For GOP, a ‘golden opportunity’ to reclaim security as its issue
In political theory, it’s known as “issue ownership”: to be known to voters as the party that cares most about something, and is best at it.
National security has been the Republicans’ issue for most of the past six decades. They lost their hold because of the Iraq War debacle, but now — after the Paris attacks and growing concern about the Islamic State — will press their traditional advantage in the 2016 presidential campaign.
“It ought to be a golden opportunity for the Republicans to play to their strength,” says Roy Licklider, a Rutgers University expert on politics and terrorism.
To do so, however, the GOP and its eventual nominee must come to terms with one of the most fraught tactics — and words — in foreign policy: containment.
President Obama has been criticized for using the term to describe his achievements in Syria and Iraq against the Islamic State, also known as ISIL or ISIS, though in a news conference last week he used stronger language, saying the group “must be destroyed.”
Jeb Bush and Hillary Clinton, among others, reject the term containment.
Clinton: “Our goal is not to deter or contain ISIS, but to defeat and destroy ISIS.” Bush: “The mission is to destroy ISIS — not to contain it.”
“Containment” has been U.S. policy against major foes since the middle of the Korean War, when Gen. Douglas MacArthur’s attempt to run the North Korean army out of North Korea provoked a devastating counterattack by the Chinese.
It’s also been responsible for many foreign policy successes, including one of the greatest of the 20th century — the collapse, without a bullet being fired, of the Soviet Union. Containment is intimately connected to the Republican franchise in national security, one which Western New England University historian John Baick calls “a foundation of our political culture.” It dates to the presidency of Dwight Eisenhower, the World War II general who beat Hitler.
Some Republican presidents have advanced national security by practicing containment while calling it something else.
In the 1952 campaign, Eisenhower and his future secretary of State, John Foster Dulles, criticized President Truman’s strategy of containing the Soviet Union.
But when the Hungarians revolted against their Soviet-dominated regime in 1956, Ike refused to intervene, and the rebellion was crushed. In eight years now recalled for their relative tranquility, he didn’t roll back the Iron Curtain one inch.
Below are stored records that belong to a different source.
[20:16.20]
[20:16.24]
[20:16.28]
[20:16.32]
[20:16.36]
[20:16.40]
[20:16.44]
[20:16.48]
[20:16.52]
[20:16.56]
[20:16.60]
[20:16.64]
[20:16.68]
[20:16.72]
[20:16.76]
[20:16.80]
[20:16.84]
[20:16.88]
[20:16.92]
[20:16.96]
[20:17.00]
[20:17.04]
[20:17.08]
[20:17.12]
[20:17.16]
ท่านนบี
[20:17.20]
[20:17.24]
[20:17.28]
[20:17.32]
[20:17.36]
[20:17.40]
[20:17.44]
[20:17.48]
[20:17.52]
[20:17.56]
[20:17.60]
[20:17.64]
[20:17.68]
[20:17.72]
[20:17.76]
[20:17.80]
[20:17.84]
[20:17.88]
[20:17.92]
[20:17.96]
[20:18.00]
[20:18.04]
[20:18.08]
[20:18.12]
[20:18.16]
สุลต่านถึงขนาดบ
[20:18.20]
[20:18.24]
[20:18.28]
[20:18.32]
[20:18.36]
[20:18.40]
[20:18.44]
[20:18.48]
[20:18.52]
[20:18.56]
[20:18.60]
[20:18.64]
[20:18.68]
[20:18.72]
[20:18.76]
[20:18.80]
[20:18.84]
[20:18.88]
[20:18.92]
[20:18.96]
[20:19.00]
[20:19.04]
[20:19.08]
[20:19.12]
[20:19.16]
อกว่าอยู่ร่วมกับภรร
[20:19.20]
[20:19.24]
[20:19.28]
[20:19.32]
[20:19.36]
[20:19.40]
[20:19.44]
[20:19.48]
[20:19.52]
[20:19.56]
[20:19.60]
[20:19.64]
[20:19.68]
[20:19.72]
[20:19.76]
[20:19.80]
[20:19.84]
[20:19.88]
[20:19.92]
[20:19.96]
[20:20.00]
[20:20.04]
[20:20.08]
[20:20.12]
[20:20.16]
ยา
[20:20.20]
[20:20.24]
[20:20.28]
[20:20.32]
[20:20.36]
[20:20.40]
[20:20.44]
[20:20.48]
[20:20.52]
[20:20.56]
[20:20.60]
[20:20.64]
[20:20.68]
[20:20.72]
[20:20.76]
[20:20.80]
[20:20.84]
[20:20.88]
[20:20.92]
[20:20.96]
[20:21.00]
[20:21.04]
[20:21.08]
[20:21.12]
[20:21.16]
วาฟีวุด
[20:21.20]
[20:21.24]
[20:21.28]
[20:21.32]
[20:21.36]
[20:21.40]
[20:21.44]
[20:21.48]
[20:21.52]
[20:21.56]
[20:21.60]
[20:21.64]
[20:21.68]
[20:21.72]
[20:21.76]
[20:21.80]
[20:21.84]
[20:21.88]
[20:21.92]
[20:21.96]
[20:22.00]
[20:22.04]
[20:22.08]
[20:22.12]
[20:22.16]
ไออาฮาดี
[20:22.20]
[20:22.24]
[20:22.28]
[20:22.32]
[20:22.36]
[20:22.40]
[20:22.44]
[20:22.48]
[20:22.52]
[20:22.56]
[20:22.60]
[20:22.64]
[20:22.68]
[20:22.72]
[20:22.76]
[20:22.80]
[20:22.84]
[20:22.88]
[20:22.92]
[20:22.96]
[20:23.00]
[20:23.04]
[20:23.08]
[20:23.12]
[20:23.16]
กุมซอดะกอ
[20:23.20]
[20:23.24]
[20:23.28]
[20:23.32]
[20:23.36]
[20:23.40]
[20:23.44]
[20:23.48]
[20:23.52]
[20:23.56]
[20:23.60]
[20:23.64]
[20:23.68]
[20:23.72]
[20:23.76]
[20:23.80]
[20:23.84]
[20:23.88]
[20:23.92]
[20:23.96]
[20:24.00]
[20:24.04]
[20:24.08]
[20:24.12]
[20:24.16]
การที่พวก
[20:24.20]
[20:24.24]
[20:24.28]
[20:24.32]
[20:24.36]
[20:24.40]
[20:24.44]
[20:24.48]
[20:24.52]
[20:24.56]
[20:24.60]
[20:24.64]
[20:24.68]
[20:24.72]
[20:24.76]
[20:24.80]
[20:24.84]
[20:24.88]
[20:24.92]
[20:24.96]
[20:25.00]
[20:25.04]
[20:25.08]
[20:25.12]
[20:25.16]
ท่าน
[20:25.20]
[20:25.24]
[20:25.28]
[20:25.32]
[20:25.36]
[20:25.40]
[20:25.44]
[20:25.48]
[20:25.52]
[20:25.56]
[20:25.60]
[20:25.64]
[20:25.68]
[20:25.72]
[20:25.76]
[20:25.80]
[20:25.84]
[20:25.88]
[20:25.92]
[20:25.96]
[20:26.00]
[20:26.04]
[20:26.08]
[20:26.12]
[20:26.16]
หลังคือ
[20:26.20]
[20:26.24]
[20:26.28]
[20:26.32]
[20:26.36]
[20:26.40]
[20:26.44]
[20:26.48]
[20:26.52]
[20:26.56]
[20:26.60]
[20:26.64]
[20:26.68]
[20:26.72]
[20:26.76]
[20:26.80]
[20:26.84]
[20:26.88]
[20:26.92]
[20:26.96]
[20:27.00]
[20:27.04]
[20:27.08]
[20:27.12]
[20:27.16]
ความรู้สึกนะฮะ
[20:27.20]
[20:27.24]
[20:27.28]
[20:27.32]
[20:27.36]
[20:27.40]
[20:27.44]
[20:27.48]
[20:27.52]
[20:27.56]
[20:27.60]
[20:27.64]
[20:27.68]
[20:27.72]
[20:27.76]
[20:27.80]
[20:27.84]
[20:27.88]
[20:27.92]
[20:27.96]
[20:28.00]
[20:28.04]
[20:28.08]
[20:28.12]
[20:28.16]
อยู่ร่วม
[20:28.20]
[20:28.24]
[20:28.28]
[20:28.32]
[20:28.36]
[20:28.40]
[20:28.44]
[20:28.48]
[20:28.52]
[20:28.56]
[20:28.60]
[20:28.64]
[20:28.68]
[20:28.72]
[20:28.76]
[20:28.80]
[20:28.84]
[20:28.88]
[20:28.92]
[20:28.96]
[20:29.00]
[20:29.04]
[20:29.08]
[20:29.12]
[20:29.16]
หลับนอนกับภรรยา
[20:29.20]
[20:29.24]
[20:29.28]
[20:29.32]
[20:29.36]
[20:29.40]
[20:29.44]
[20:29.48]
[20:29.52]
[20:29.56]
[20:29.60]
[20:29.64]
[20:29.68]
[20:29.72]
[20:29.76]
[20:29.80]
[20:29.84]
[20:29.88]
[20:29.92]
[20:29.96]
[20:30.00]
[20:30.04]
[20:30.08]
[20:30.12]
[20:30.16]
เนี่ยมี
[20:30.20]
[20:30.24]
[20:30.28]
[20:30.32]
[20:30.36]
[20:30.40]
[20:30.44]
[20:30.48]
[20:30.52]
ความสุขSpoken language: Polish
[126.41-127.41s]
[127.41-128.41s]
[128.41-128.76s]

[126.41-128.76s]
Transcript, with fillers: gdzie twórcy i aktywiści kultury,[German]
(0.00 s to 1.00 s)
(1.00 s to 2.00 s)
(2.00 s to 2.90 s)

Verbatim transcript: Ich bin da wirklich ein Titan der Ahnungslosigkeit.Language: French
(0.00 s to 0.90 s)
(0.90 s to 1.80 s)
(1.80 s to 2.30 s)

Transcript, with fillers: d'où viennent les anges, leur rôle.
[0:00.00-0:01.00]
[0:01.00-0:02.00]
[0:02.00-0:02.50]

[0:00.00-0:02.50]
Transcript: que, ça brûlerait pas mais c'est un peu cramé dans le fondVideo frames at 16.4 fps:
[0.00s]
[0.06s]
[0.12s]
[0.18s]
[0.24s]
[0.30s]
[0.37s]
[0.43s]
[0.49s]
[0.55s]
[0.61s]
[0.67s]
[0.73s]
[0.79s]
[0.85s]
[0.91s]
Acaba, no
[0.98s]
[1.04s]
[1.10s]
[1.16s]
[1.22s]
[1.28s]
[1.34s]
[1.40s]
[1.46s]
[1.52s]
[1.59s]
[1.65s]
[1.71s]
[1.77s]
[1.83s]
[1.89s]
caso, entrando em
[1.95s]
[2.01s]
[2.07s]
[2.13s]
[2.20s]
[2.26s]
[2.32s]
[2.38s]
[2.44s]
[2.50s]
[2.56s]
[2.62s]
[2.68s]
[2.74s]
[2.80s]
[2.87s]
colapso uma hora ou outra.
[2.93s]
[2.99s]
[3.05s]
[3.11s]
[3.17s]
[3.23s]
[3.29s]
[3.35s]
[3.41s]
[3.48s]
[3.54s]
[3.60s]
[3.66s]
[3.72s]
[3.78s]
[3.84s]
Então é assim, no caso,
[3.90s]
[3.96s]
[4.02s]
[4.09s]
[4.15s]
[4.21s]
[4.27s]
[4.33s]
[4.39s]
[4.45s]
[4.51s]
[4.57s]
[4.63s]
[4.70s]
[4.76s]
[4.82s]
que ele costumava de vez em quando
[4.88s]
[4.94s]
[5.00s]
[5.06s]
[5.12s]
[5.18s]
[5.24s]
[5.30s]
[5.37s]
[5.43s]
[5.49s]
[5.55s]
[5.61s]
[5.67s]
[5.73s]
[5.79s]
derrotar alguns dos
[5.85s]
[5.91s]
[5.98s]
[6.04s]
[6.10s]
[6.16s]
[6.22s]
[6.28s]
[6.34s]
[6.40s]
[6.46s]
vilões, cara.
Ronald Reagan was known for his hatred of what he called the Soviet “Evil Empire,” voiced in his famous demand in Berlin in 1987: “Mr. Gorbachev, tear down this wall!” Conservatives still praise his refusal to accept the geopolitical status quo. But Reagan didn’t forcibly roll back the Soviets — he helped spend them into submission with an arms buildup.
Conversely, the American invasion of Iraq in 2003 was pure rollback. And after the war turned sour a few years later, the Republicans’ reputation as security experts was undercut by public disenchantment and by the party’s own division. John McCain, the 2008 GOP presidential nominee, paid the price.
While no presidential candidate seems willing to endorse containment of ISIL, few are calling for full-blown, unilateral rollback, either.
For most GOP candidates, the primary focus has not even been ISIL, but on slowing or stopping Obama’s plan to admit Syrian refugees. It’s a reflection of the very different political dynamics that exist when challenging a sitting president on national security.